Rodrigo fez dois anos de quimioterapia. Eu pedia aos médicos garantias de que ele ficaria bom, mas eles não me davam. Tinha vontade de desistir, vendo meu filho sofrer.
Mas, deu sorte, e o Rodrigo ficou bom. Nunca mais teve nada. Hoje, ele faz muito esporte e estuda direito.
Quando eu estava com 38 anos, decidi fazer outro vestibular. Entrei em direito, área em que atuo hoje. No primeiro dia da faculdade, queria sair correndo, porque só havia jovens. Depois de uma semana, acostumei.
A faculdade me ajudou, fez com que eu retomasse aquilo que eu já tinha tentado retomar uma vez. Conheci pessoas, mas sempre com muito medo, pisando em ovos. Meu primeiro namoro após a morte do meu marido foi aos 26 anos. Foi difícil achar alguém que entendesse a minha situação: eu tinha 26 anos, mas não era mais uma menina, tinha uma carga gerada pela viuvez, tinha um filho. Sentia muito medo de rejeição. Muitas vezes, demorava para contar aos homens sobre a minha situação, adiava.
Nunca me casei de novo. Tive algumas experiências, gostei muito de uma pessoa, mas de uma maneira diferente da que amei o meu marido. Até porque eu era muito jovem... Eu o conhecia desde os 11 anos e começamos a namorar quando eu tinha 17.
Eu acho que o meu filho me deu um norte. Ficaria mais perdida sem ele. Não tinha tempo para ficar chorando, uma criança pequena solicita o tempo todo.
O vazio que a morte traz é uma coisa que fica -definitivamente. Diante da morte, você é impotente. É diferente de uma separação, que traz ansiedade, porque você acredita que ainda pode fazer alguma coisa. A morte traz só tristeza.
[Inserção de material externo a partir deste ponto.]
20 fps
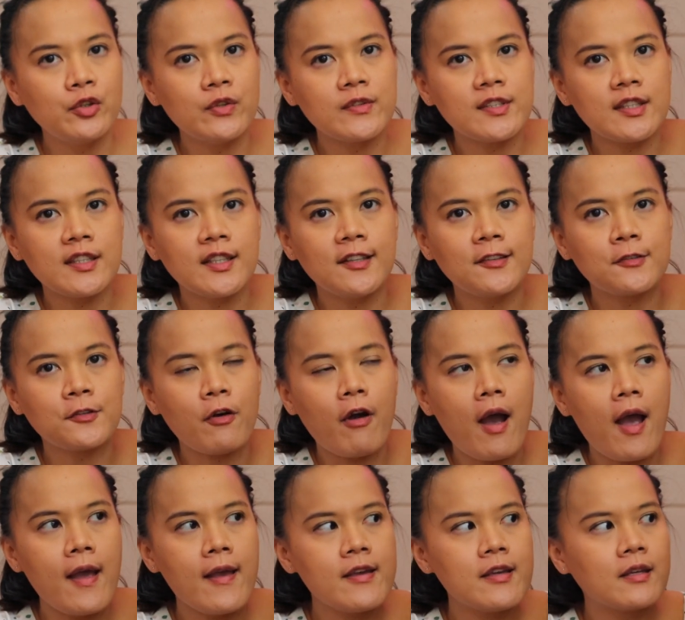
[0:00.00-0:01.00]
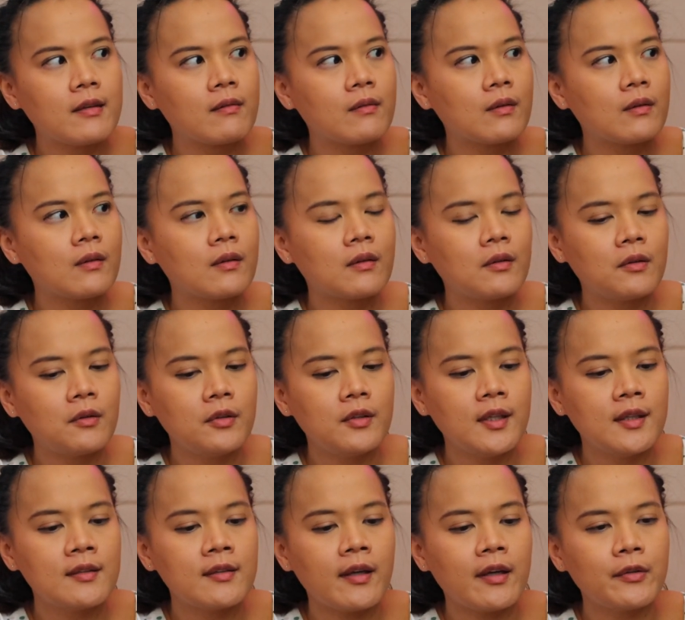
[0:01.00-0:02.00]
using it, so I
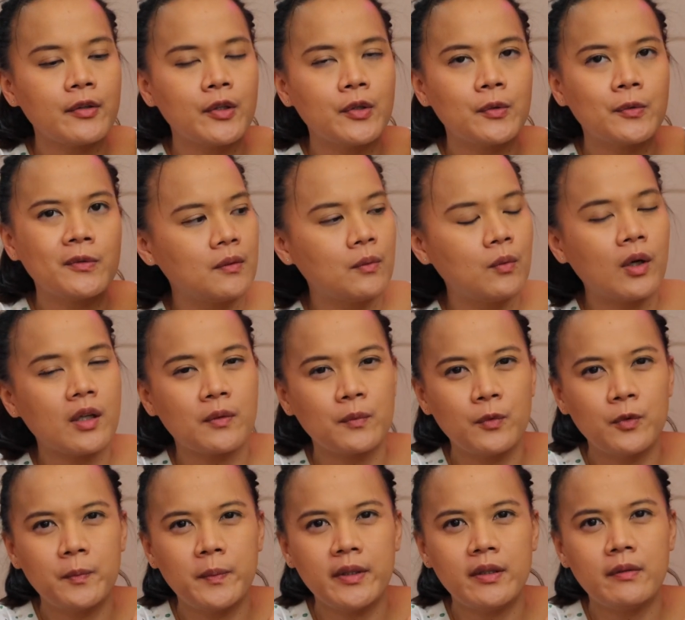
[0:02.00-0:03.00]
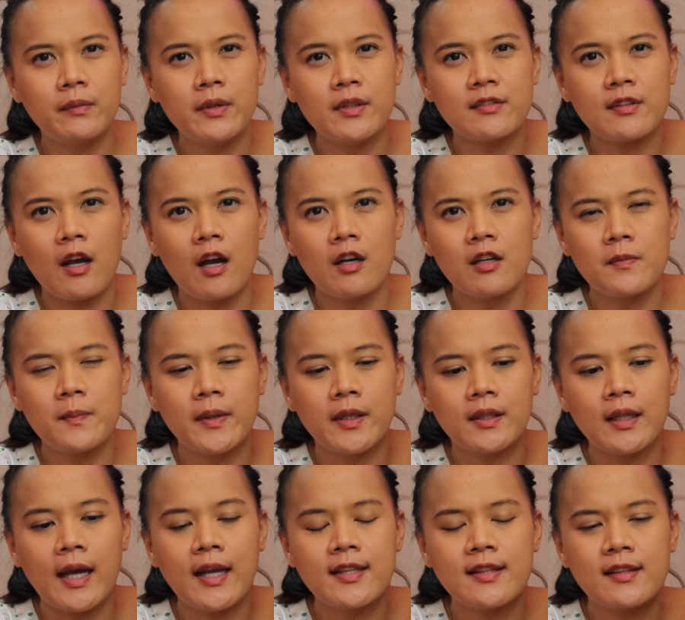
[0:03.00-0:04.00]
couldn't tell you what would be the result,
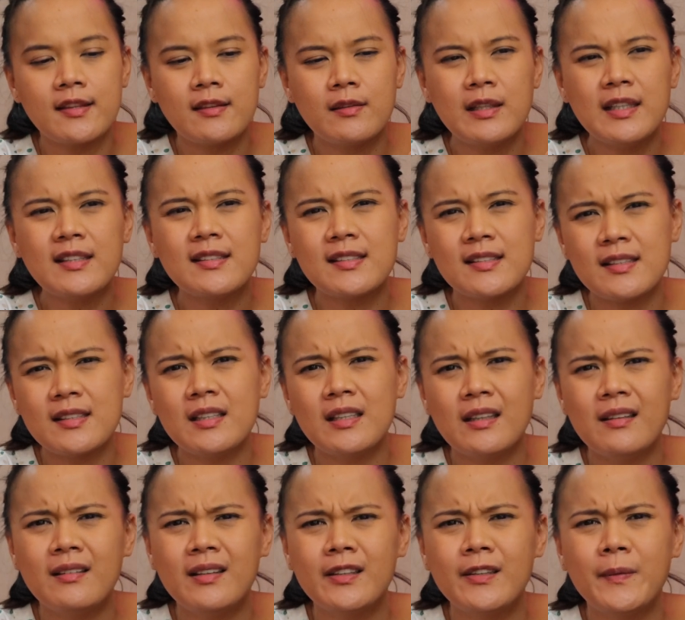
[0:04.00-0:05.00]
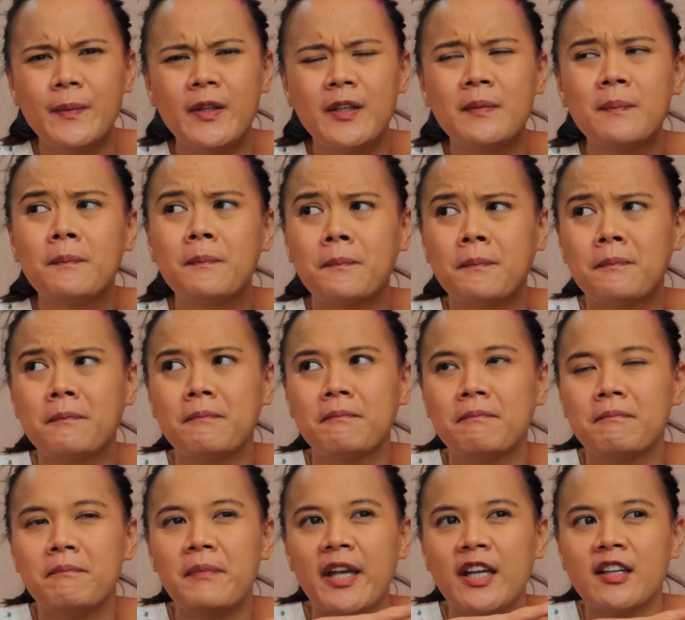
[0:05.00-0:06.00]
but I did see a little bit
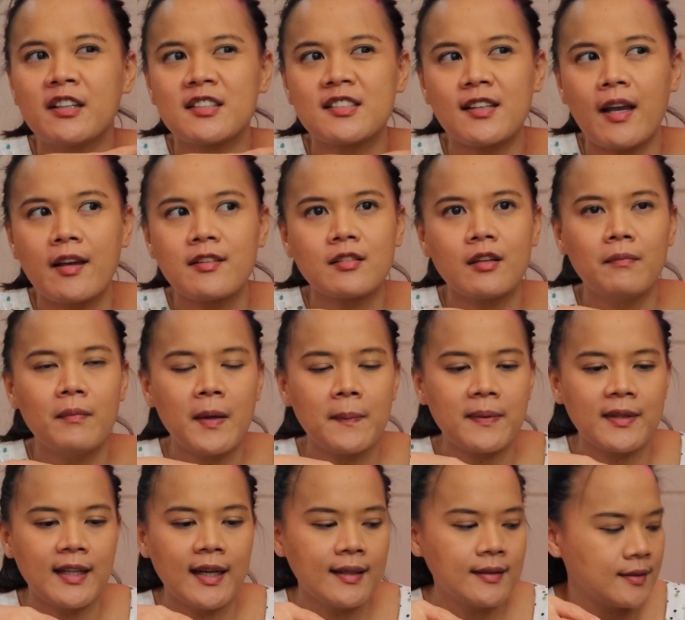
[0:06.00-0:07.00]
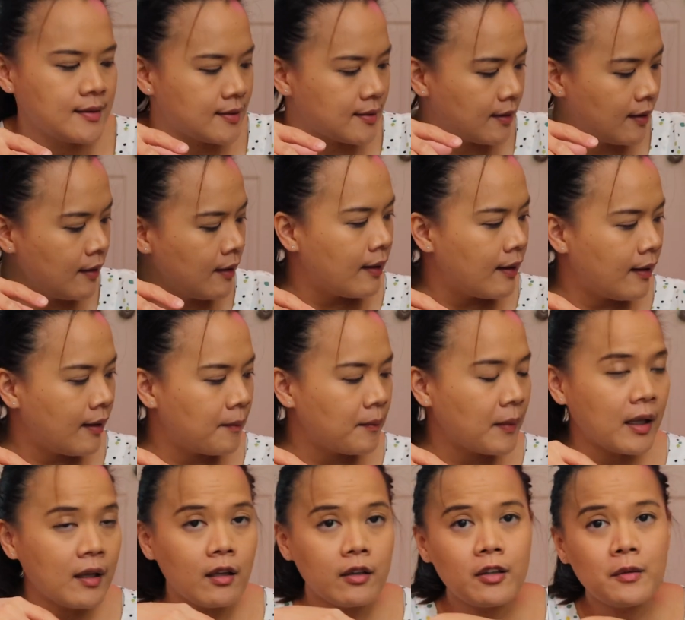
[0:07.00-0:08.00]
bigger size on my plants. A
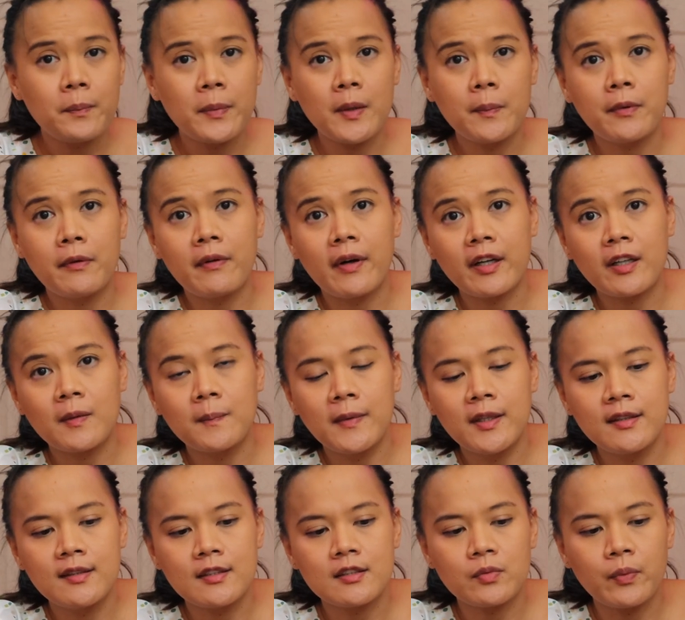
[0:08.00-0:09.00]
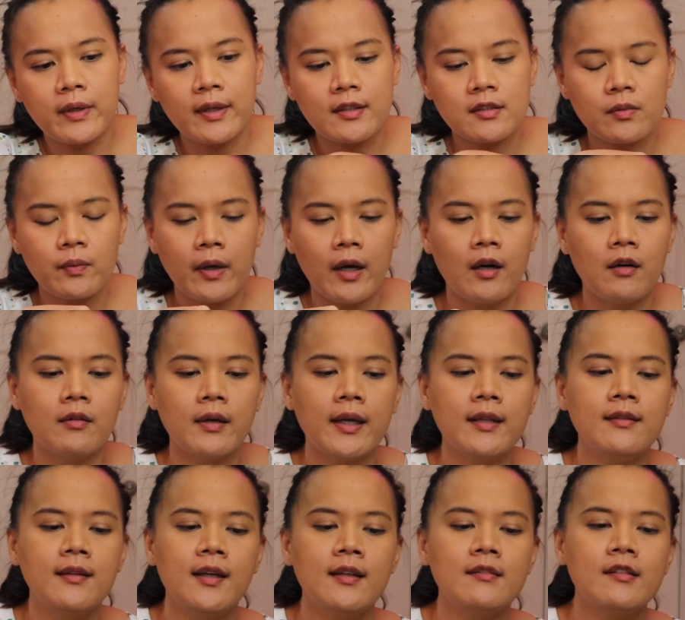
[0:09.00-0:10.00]
lot of people recommend this one as well.
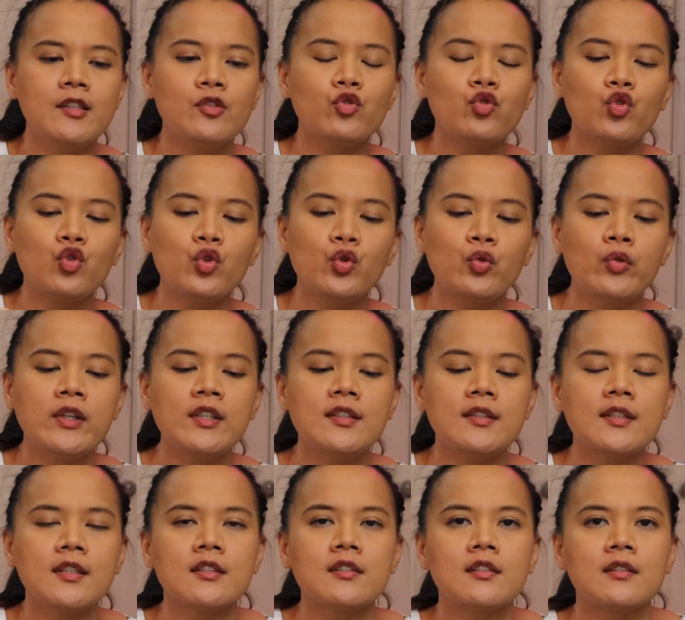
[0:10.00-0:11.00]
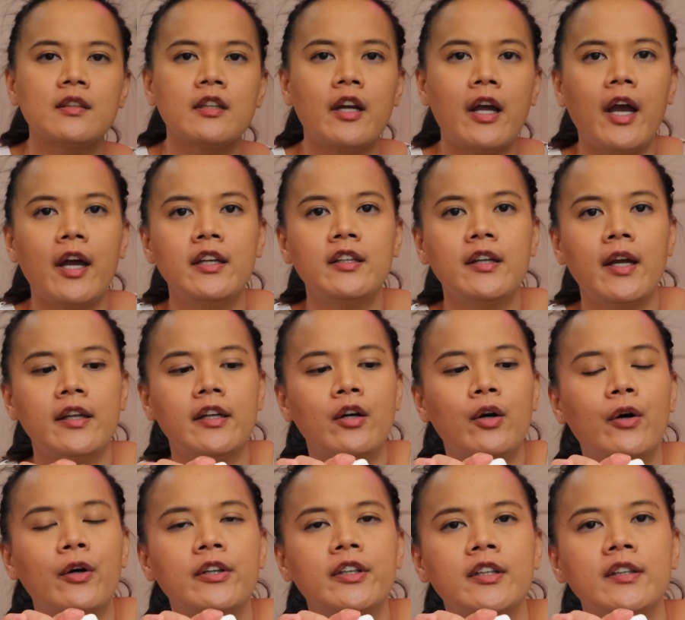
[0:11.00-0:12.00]
And then this two is just another
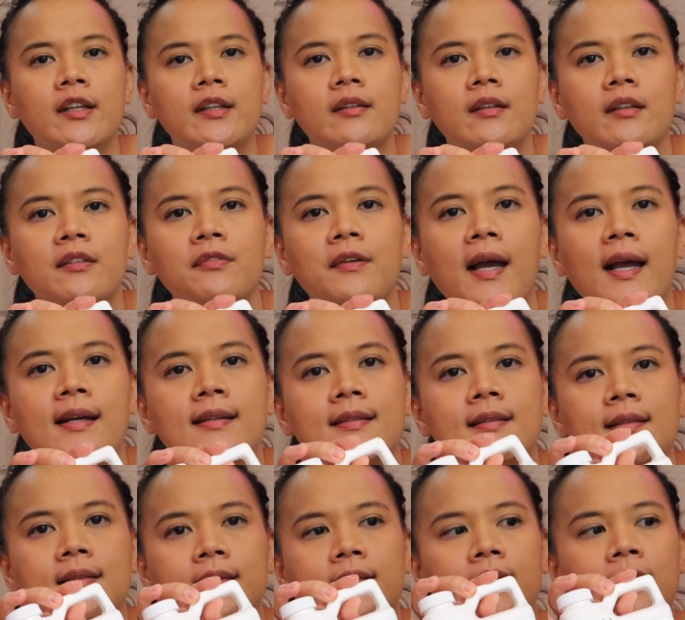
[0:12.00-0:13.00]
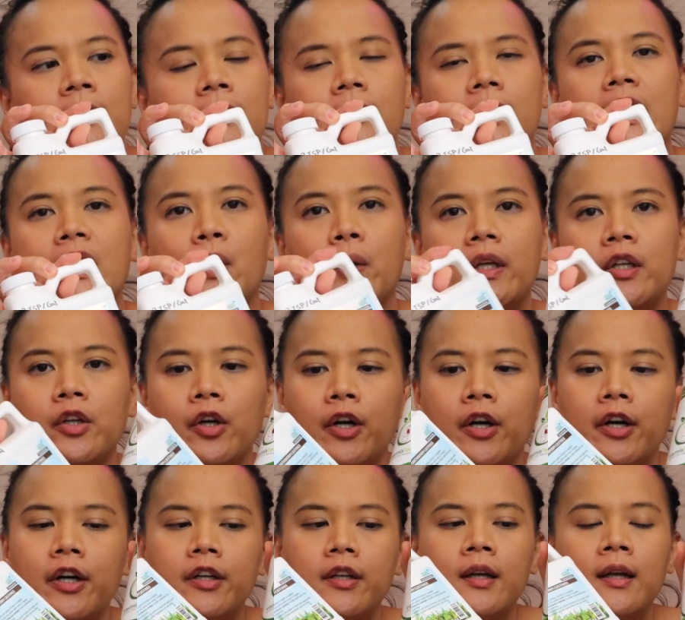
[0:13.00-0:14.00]
alternative as the liquid
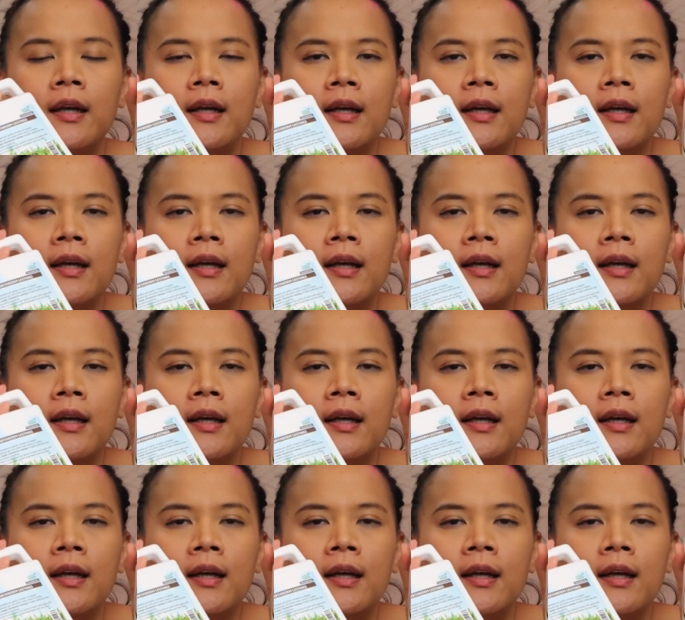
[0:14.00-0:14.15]
dirt.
Acho que transmiti essa tristeza profunda para o Rodrigo e não sei até que ponto a doença dele não foi emocional. O tumor que ele teve é raro em crianças, um médico dos EUA queria até estudar o seu caso.
Eu nunca entendi a morte do meu marido. Sei que tudo poderia ter sido diferente. Eu e o Rodrigo seríamos outras pessoas hoje."